ASSIGNMENT ->
Transcription task. Write out each entry verbatim and exclude any image.

DATA FOR THIS EXERCISE ->
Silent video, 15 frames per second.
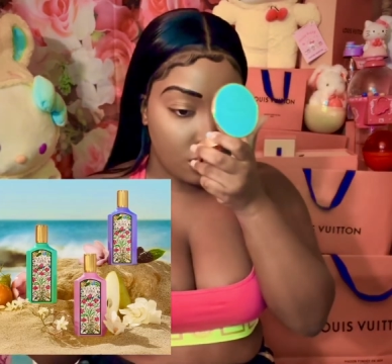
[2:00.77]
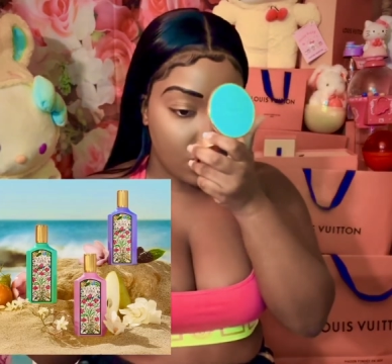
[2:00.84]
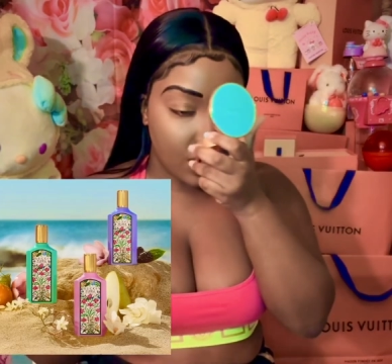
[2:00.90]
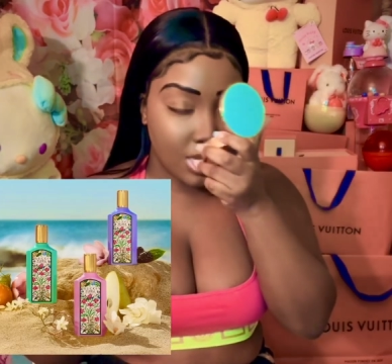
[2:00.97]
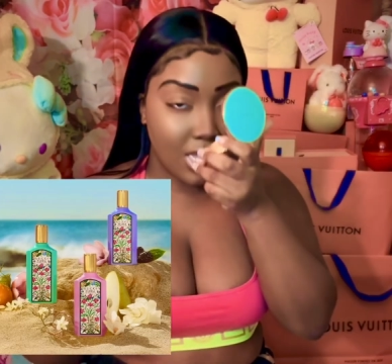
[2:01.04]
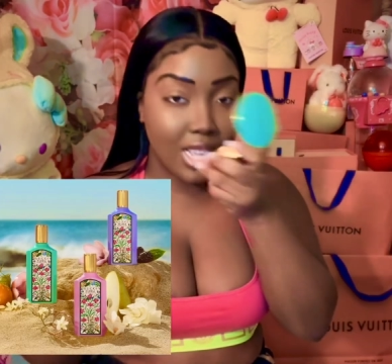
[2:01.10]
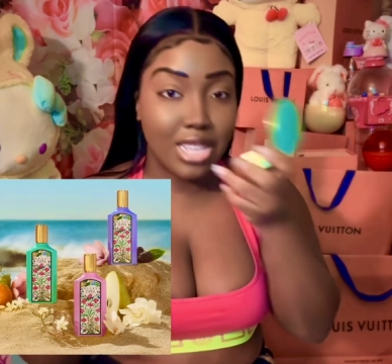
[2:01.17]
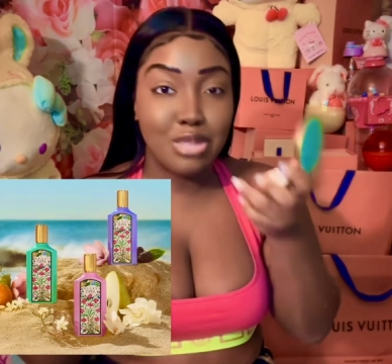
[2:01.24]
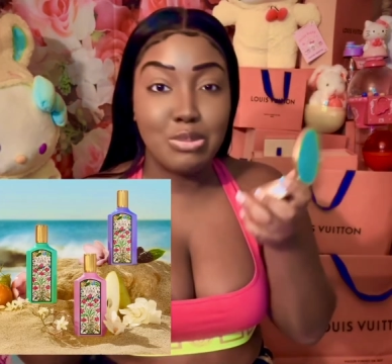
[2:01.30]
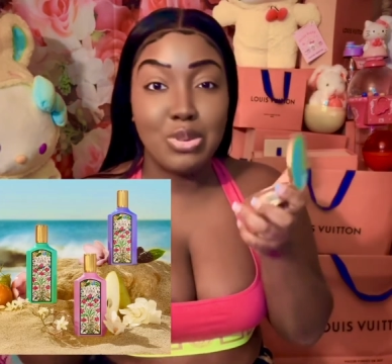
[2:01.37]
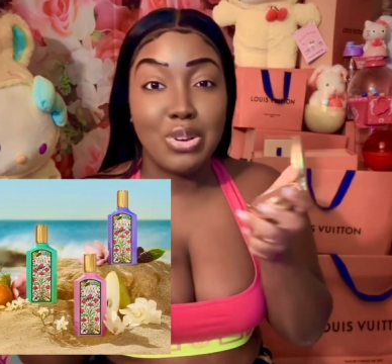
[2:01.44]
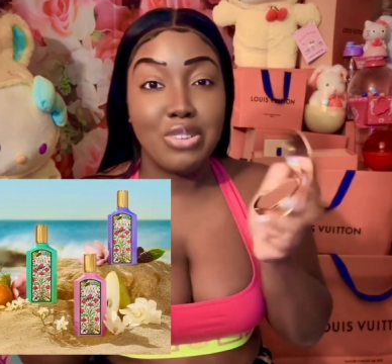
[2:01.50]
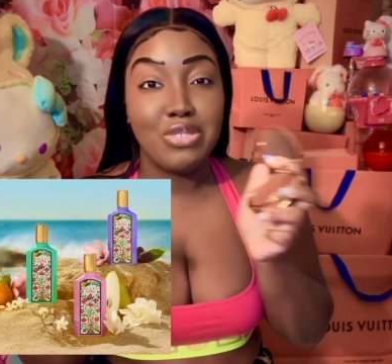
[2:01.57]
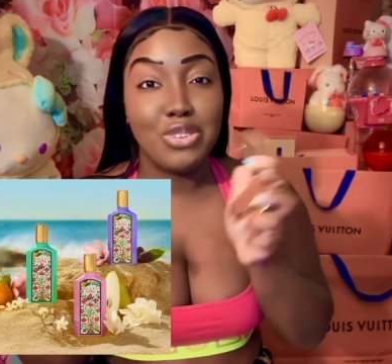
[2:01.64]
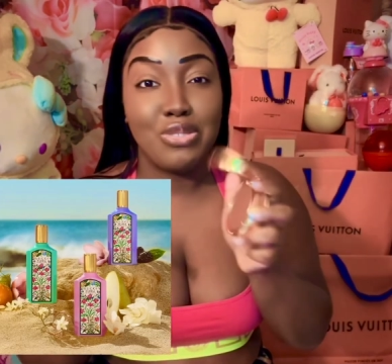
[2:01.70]
This has
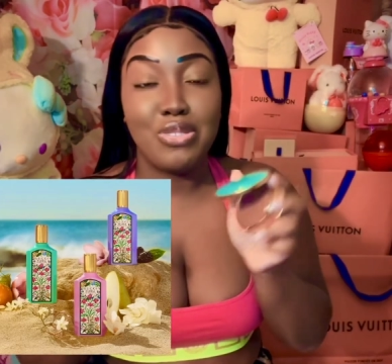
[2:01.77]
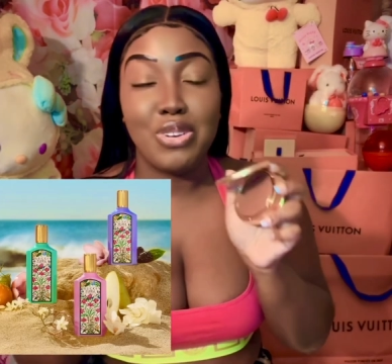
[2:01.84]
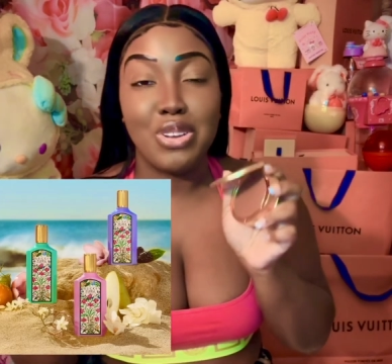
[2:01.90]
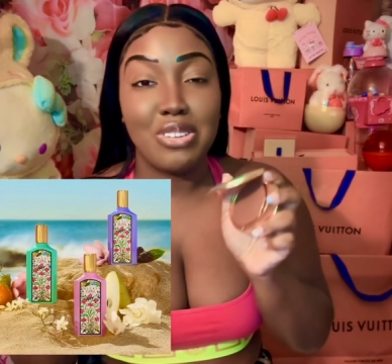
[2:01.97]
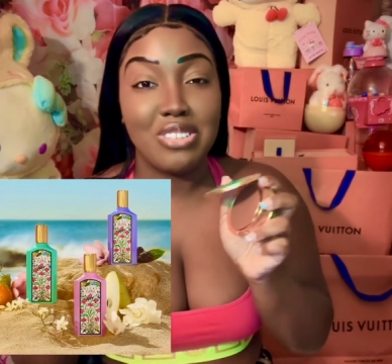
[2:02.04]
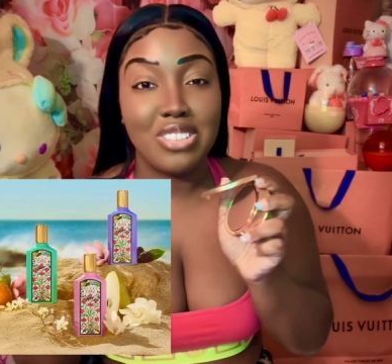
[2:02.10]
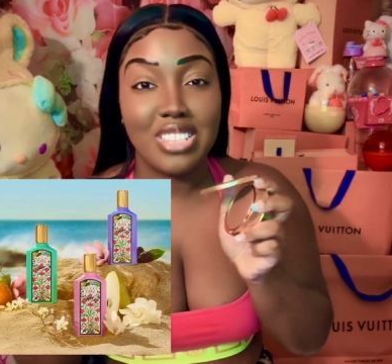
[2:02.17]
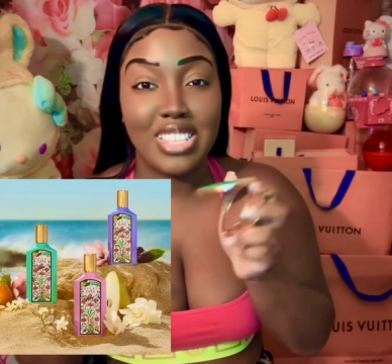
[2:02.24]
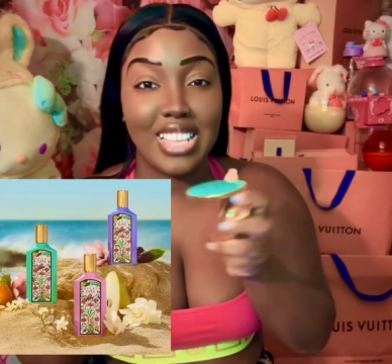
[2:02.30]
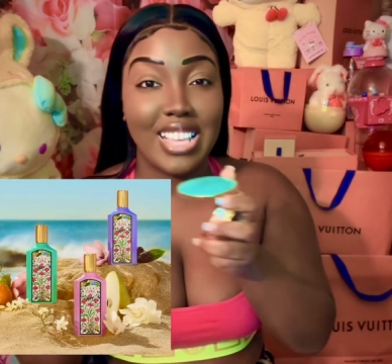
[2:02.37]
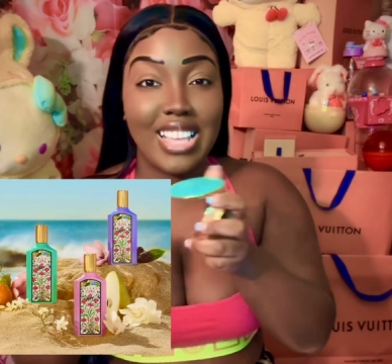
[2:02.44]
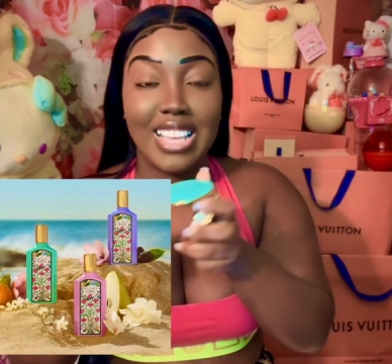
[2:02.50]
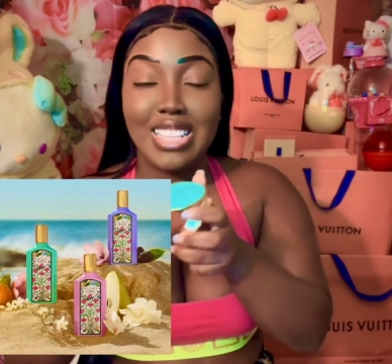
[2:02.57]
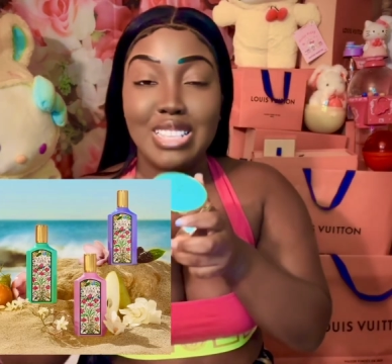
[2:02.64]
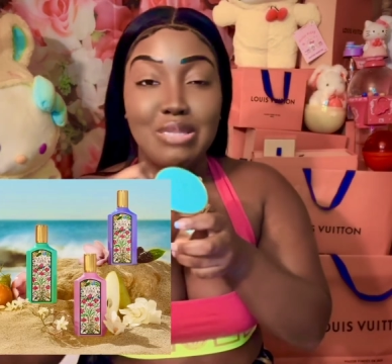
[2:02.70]
more of a floral
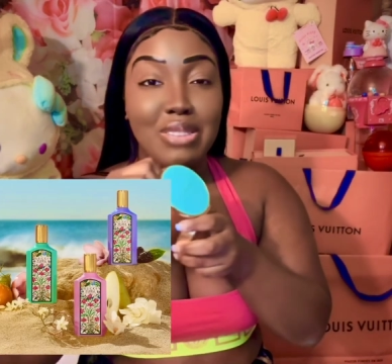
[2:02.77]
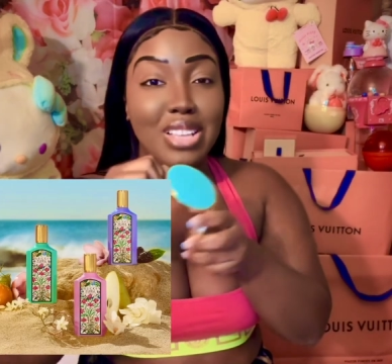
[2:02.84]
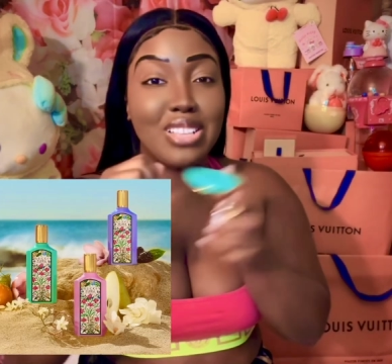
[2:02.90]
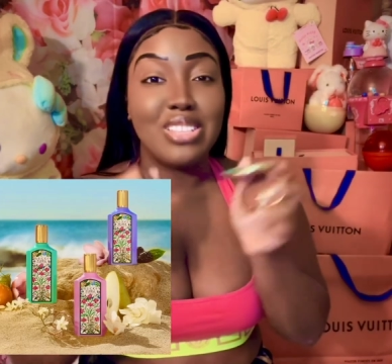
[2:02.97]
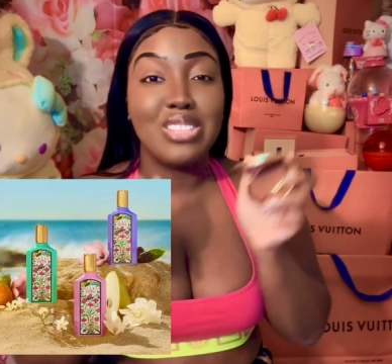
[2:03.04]
scent. It smells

WRITTEN SOLUTION ->
Silent video, 15 frames per second.
[2:00.77]
[2:00.84]
[2:00.90]
[2:00.97]
[2:01.04]
[2:01.10]
[2:01.17]
[2:01.24]
[2:01.30]
[2:01.37]
[2:01.44]
[2:01.50]
[2:01.57]
[2:01.64]
[2:01.70]
This has
[2:01.77]
[2:01.84]
[2:01.90]
[2:01.97]
[2:02.04]
[2:02.10]
[2:02.17]
[2:02.24]
[2:02.30]
[2:02.37]
[2:02.44]
[2:02.50]
[2:02.57]
[2:02.64]
[2:02.70]
more of a floral
[2:02.77]
[2:02.84]
[2:02.90]
[2:02.97]
[2:03.04]
scent. It smells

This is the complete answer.